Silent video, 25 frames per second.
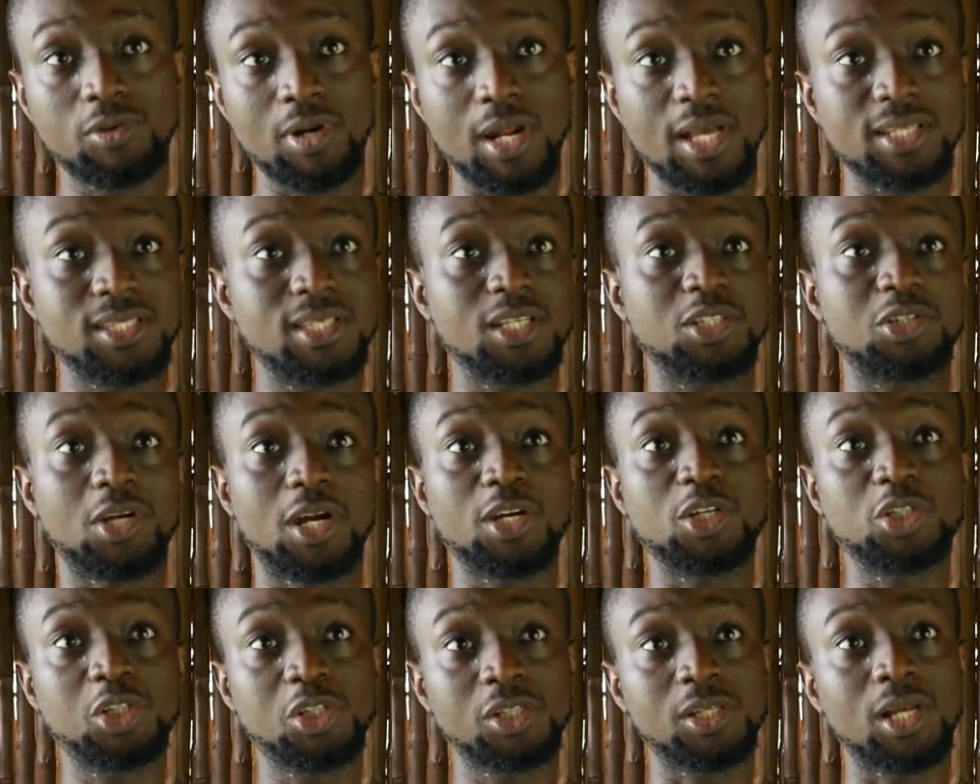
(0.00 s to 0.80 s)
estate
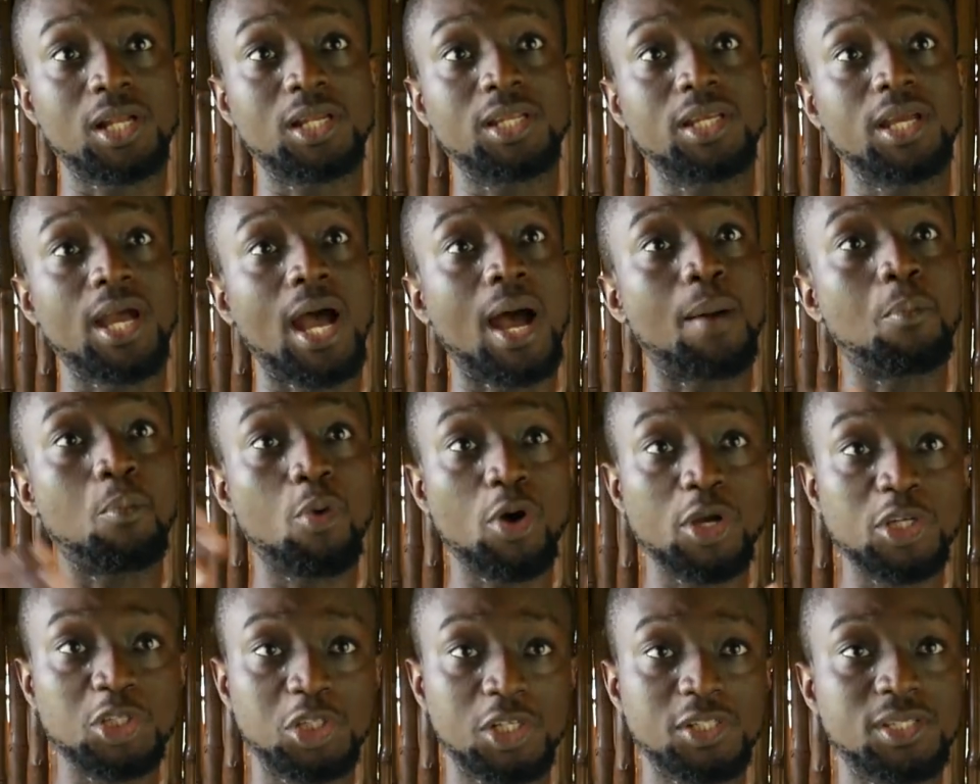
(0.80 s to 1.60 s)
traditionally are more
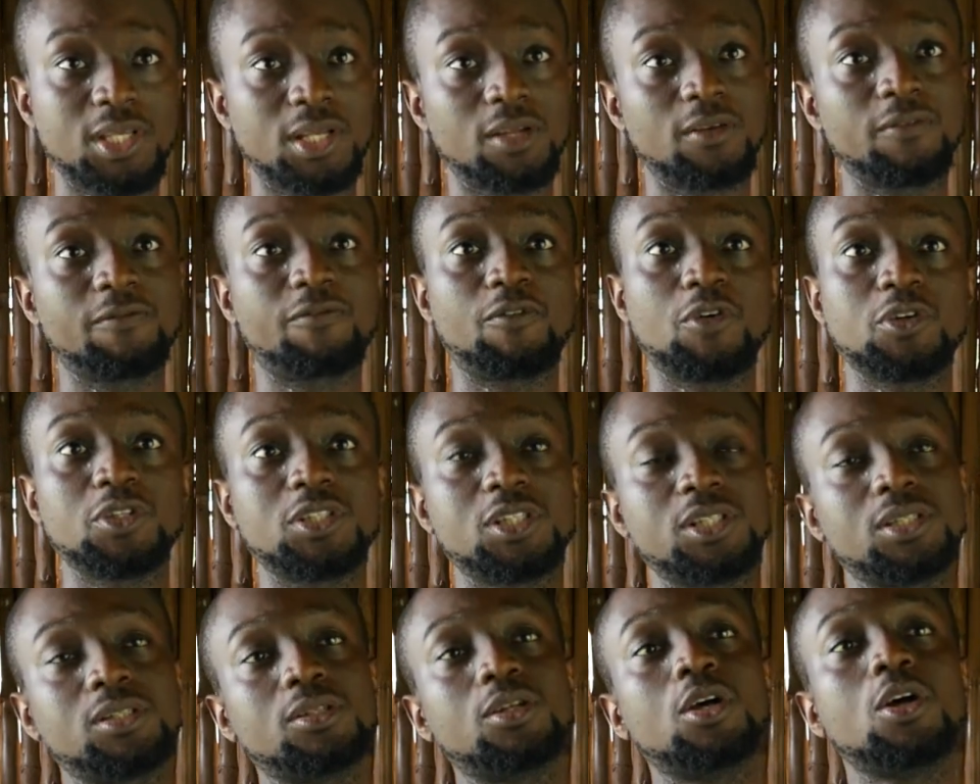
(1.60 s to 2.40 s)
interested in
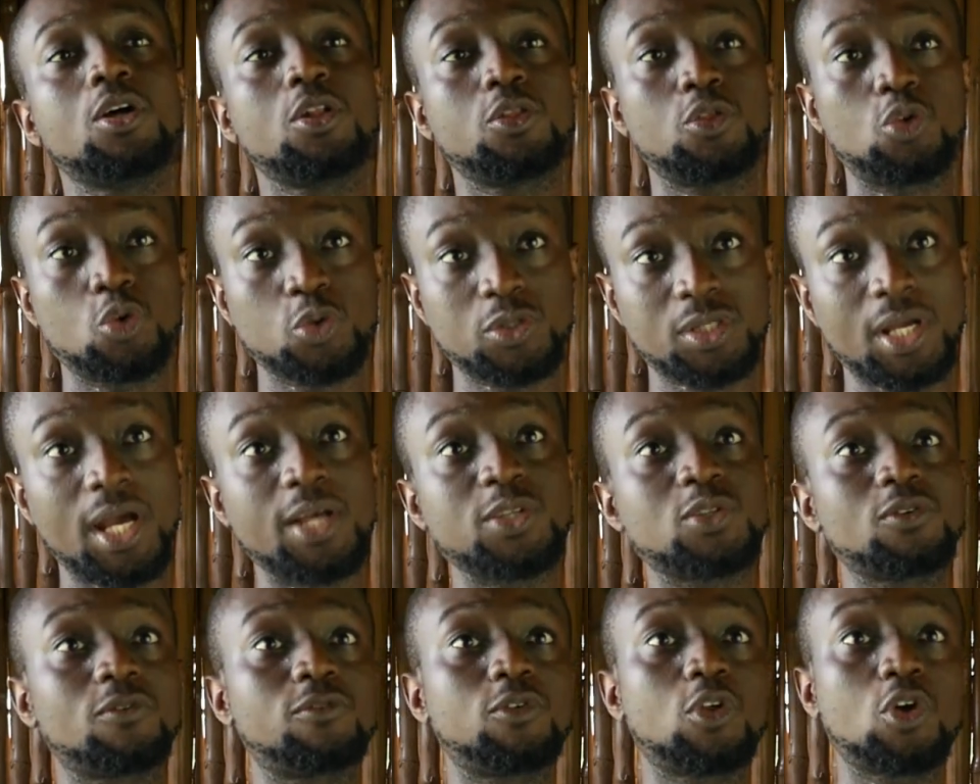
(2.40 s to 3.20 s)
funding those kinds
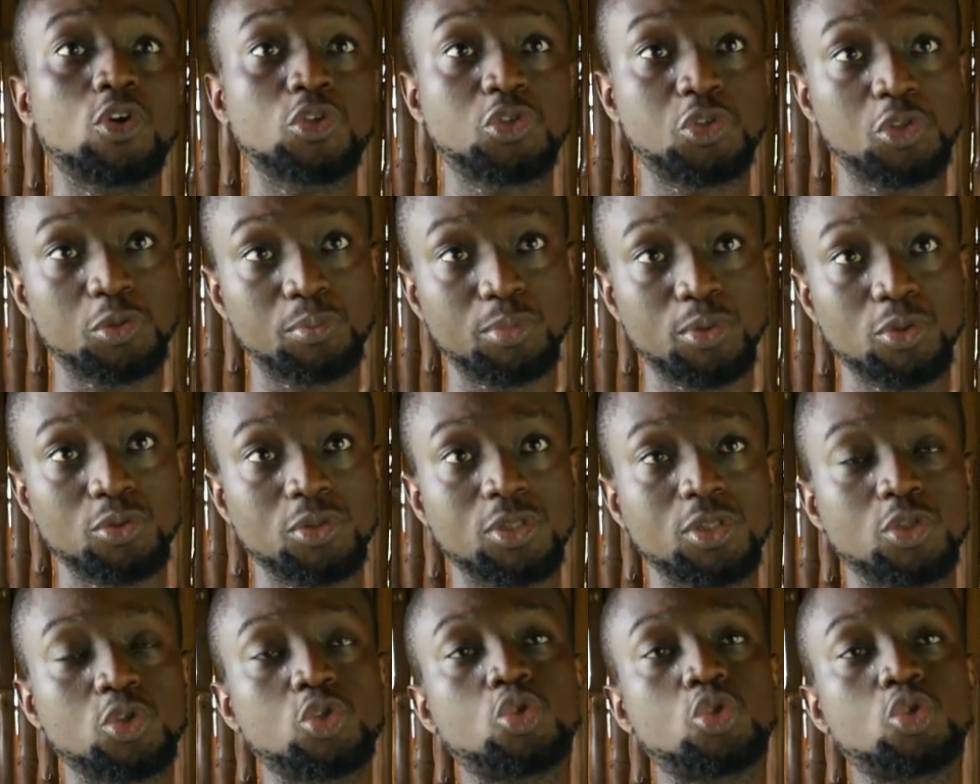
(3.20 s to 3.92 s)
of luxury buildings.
---
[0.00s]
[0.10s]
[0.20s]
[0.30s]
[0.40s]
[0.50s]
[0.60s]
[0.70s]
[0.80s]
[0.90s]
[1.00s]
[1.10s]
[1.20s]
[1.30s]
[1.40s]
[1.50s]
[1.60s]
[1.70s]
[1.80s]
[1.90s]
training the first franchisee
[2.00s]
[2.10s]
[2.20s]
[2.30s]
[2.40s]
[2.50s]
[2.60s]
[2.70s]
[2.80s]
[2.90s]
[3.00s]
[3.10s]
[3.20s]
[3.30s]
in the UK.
* * *
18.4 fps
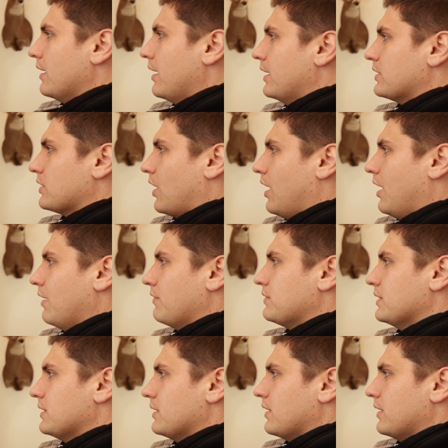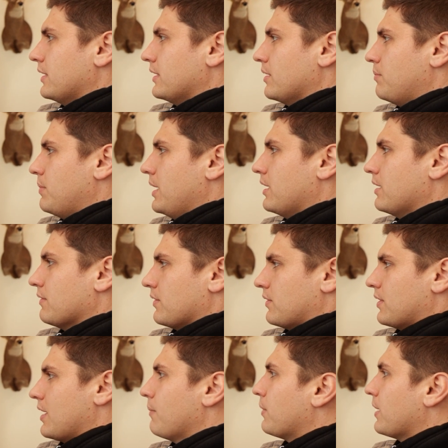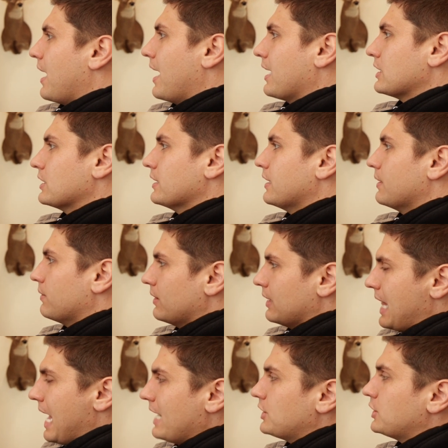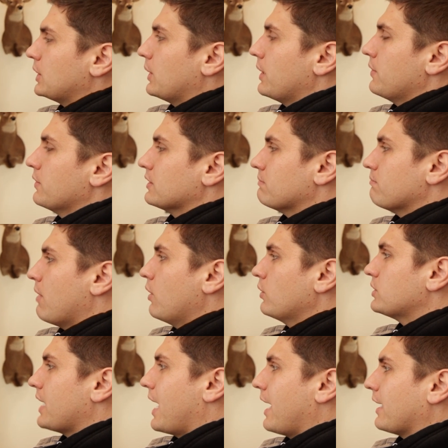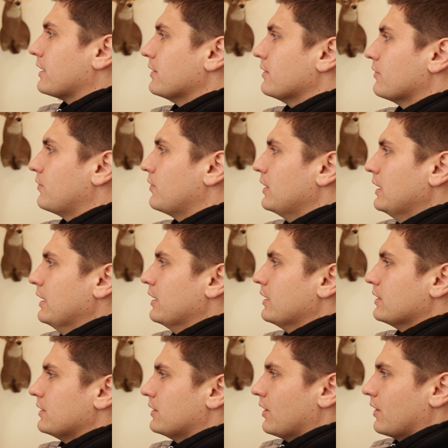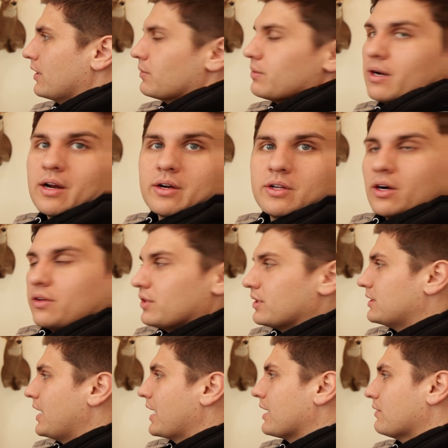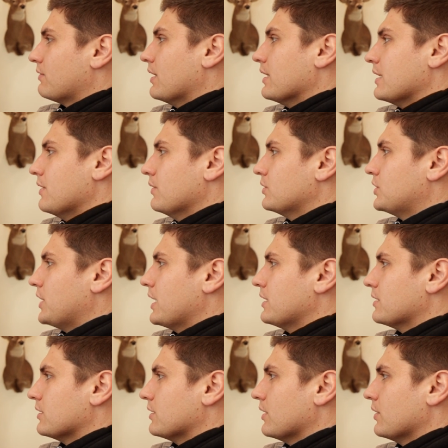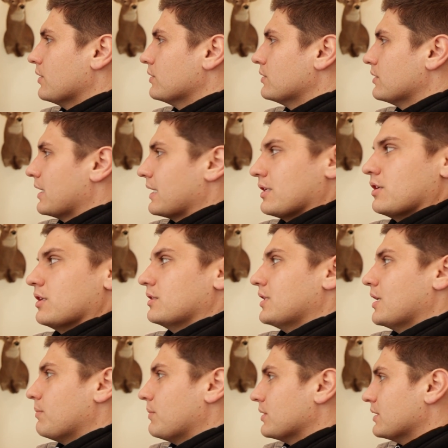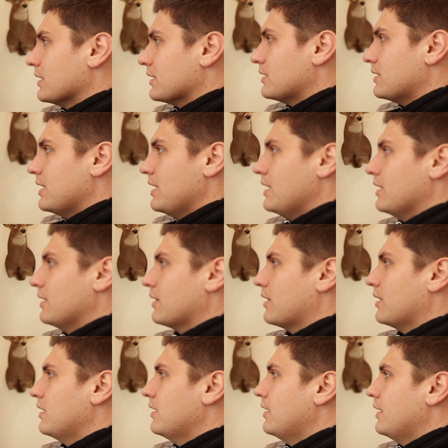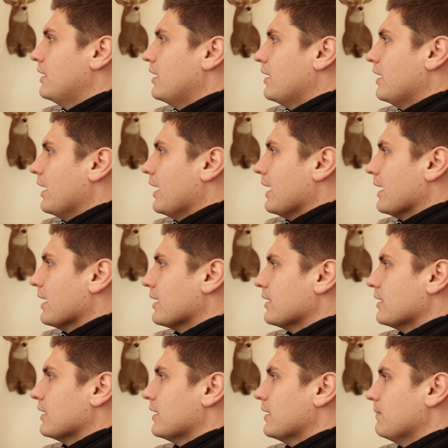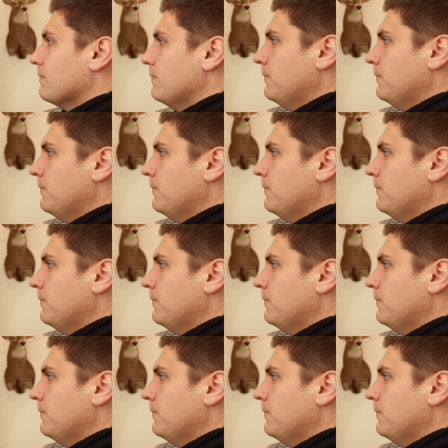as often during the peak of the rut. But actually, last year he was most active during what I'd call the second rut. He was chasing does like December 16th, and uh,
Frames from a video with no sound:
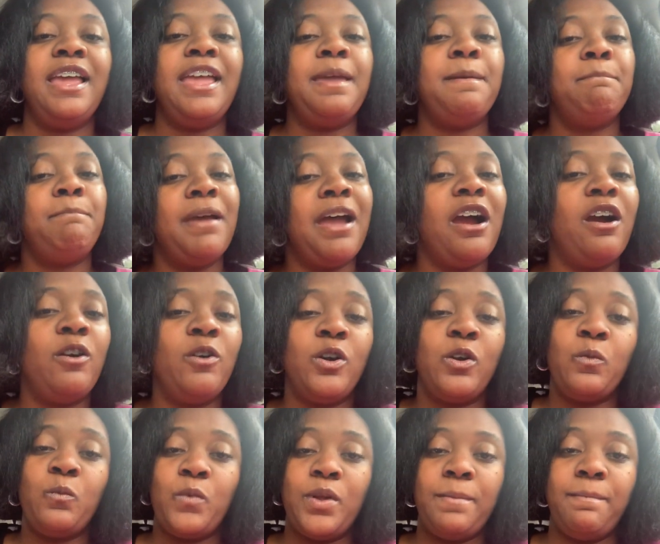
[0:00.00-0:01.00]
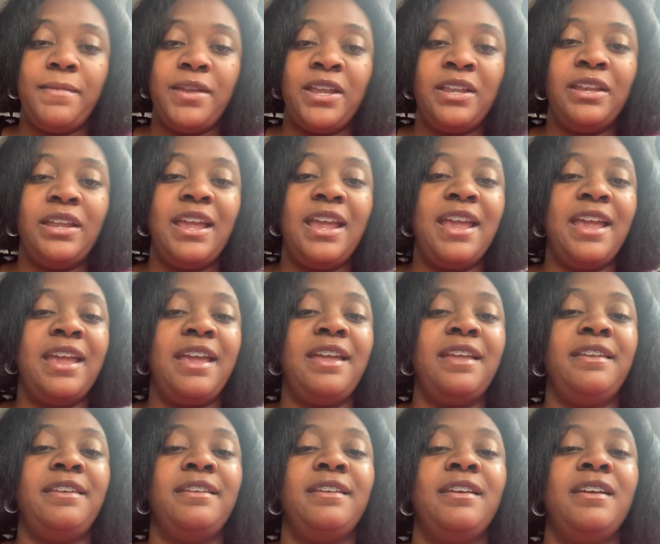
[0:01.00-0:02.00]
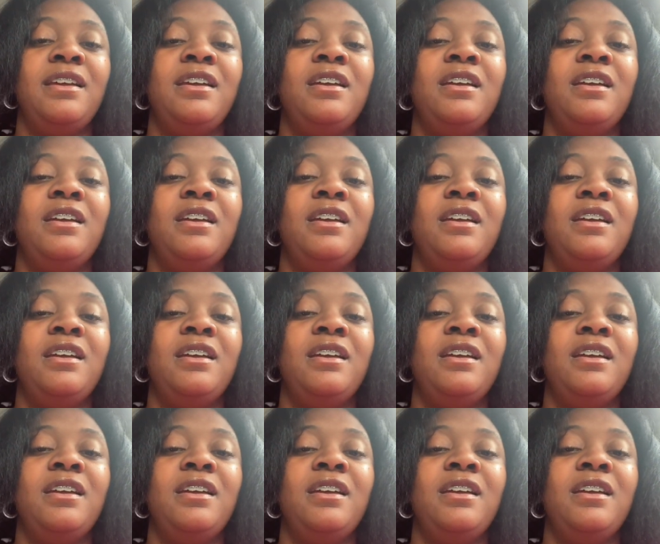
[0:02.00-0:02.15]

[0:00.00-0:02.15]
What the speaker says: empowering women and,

AIM OF THE TASK: The string "video" marks the lines to copy; report each of them from the data above.

ANSWER SECTION:
Silent video, 25 frames per second.
Frames from a video with no sound:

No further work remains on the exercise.